# Lab 11: Predictive model with Logistic Regression

As always, we create a SparkContext/HiveContext.

In [None]:
# Set up Spark Context
from pyspark import SparkContext, SparkConf
from pyspark.sql.functions import *

SparkContext.setSystemProperty('spark.executor.memory', '2g')
conf = SparkConf()
conf.set('spark.executor.instances', 15)
conf.set('spark.sql.autoBroadcastJoinThreshold', 100*1024*1024)  # 100MB for broadcast join
sc = SparkContext('yarn-client', 'Spark-lab11', conf=conf)

from pyspark.sql import HiveContext
hc = HiveContext(sc)
hc.sql("use demo")

Let's load the feature matrix created in lab 10 into a Spark dataframe called 'fm', using the data frames Reader API:

In [None]:
fm = hc.read.format("orc").load("/tmp/fm")
fm.limit(5).toPandas()

Split the dataset into a training and testing set as follows:
1. Use years 2011-2013 for training your model.
2. use the year 2014 as your test set.

In [None]:
trainData = fm.<YOUR CODE HERE>
testData = fm.<YOUR CODE HERE>

print trainData.count(), testData.count()

Using Spark ML's pipeline API, create the components of an end-to-end pipeline as follows:
1. Use the StringIndexer() transformation to convert all string variables (category, dayofweek, district, neighborhood) into categorical variables
2. Similarly, convert the "resolved" variable to a categorical variable called "label". We need to do this since Spark-ML Logistic Regression requires a categorical variable as the target variable, whereas "resolved" is a numerical variable with values 0.0 and 1.0.
3. Use VectorAssembler to create a "features" column that combines all the features of the model: month, hour, prcp, tmin, tmax, and the other categorical variables.
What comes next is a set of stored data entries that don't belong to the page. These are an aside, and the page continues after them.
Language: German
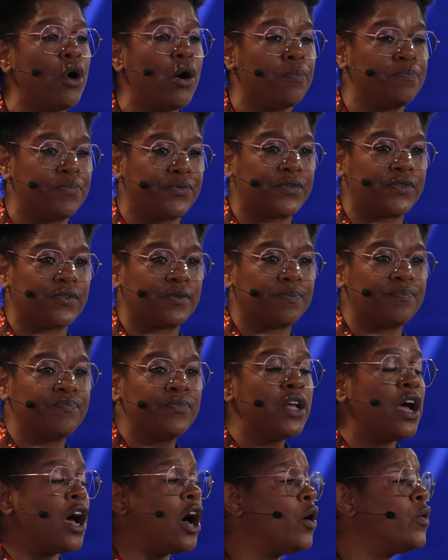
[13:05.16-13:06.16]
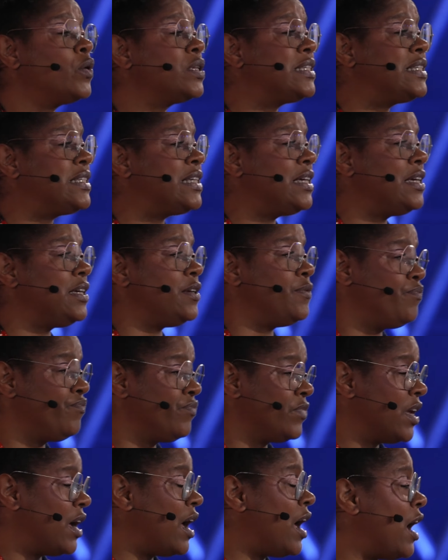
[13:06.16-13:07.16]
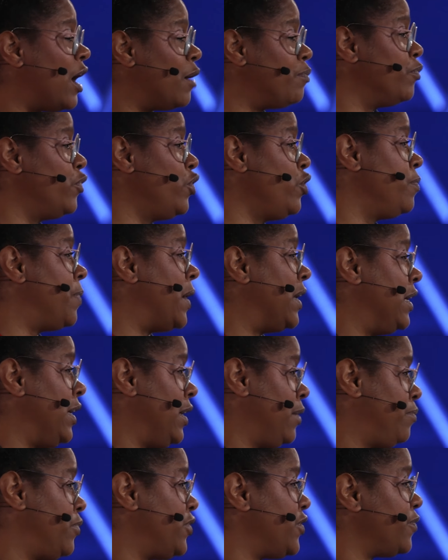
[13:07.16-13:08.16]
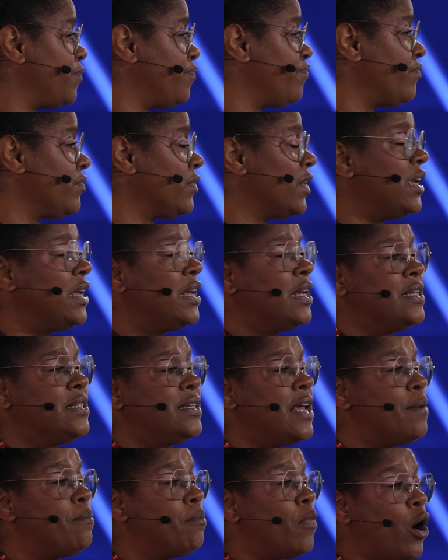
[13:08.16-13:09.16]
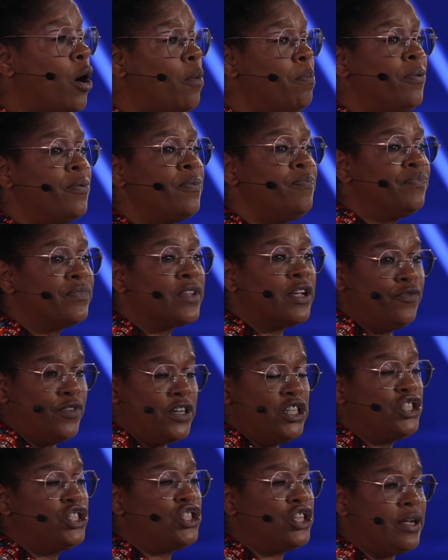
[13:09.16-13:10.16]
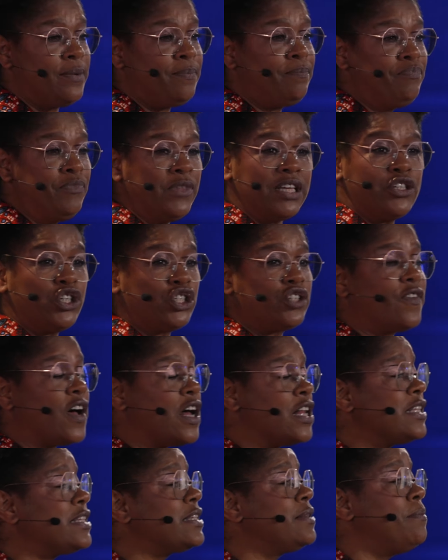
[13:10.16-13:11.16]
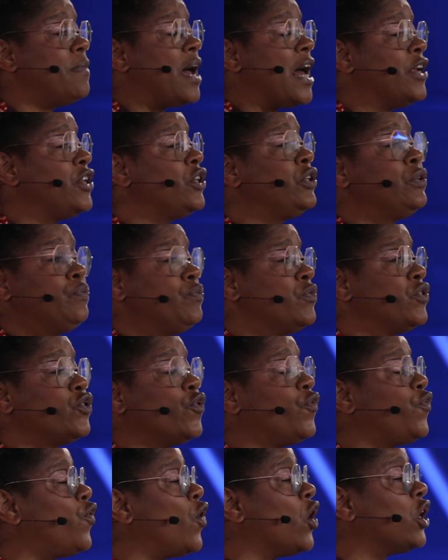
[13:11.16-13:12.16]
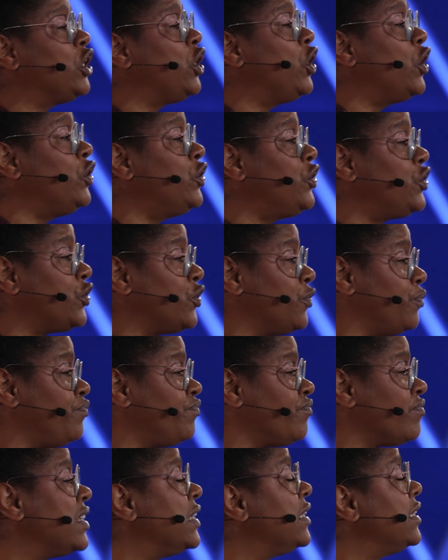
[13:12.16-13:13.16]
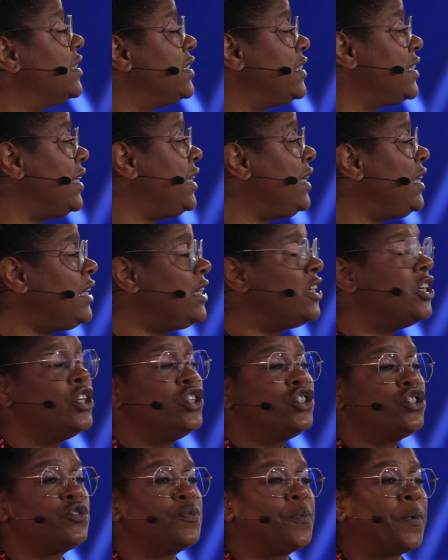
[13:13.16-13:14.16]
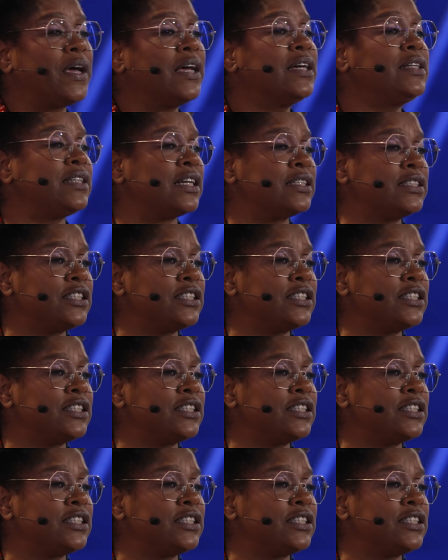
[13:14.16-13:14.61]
Mobs. Auch sie haben überlebt. Der Mob will Jim den schwarzen Mann sofort lynchen. Sie springt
Call the output column "features"

In [None]:
from pyspark.ml.feature import StringIndexer, VectorAssembler
from pyspark.ml import Pipeline

<YOUR CODE HERE>

Create a Logistic Regression classifier with reasonable paramter settings such as maxIter=30 and regParam=0.01:

In [None]:
from pyspark.ml.classification import LogisticRegression
lr = <YOUR CODE HERE>

Create the spark-ML pipeline to combine all the processing steps. Then train the model using the training set:

In [None]:
pipeline_lr = <YOUR CODE HERE>
model_lr = pipeline_lr.fit(trainData)

Compute the predictions using the testData:

In [None]:
results = model_lr.<YOUR CODE HERE>

We have created a Python function that given a Pandas Dataframe with two columns (label, prediction) computes the precision, recall and overall accuracy: 

In [None]:
def eval_metrics(lap):
    tp = float(len(lap[(lap['label']==1) & (lap['prediction']==1)]))
    tn = float(len(lap[(lap['label']==0) & (lap['prediction']==0)]))
    fp = float(len(lap[(lap['label']==0) & (lap['prediction']==1)]))
    fn = float(len(lap[(lap['label']==1) & (lap['prediction']==0)]))
    precision = tp / (tp+fp)
    recall = tp / (tp+fn)
    accuracy = (tp+tn) / (tp+tn+fp+fn)
    return {'precision': precision, 'recall': recall, 'accuracy': accuracy}

Create a Pandas data frame from your results data frame, and use the eval_metrics function to compute the precision, recall and accuracy of the current model:

In [None]:
lap = results.<YOUR CODE HERE>
print eval_metrics(lap)

With Logistic Regression, you can print the trained model's weights and intercept coefficients.

In [None]:
print model_lr.stages[-1].weights
print model_lr.stages[-1].intercept

Note that the recall is relatively low. One possible cause for this might be that our categorical variables are represented as numerical values in our regression model. Create a different Spark-ML pipeline that uses OneHotEncoder to transform some of these categorical variables into dummy variables and re-run the logistic regression model. 

Did the results improve?

In [None]:
from pyspark.ml.feature import OneHotEncoder

<YOUR CODE HERE>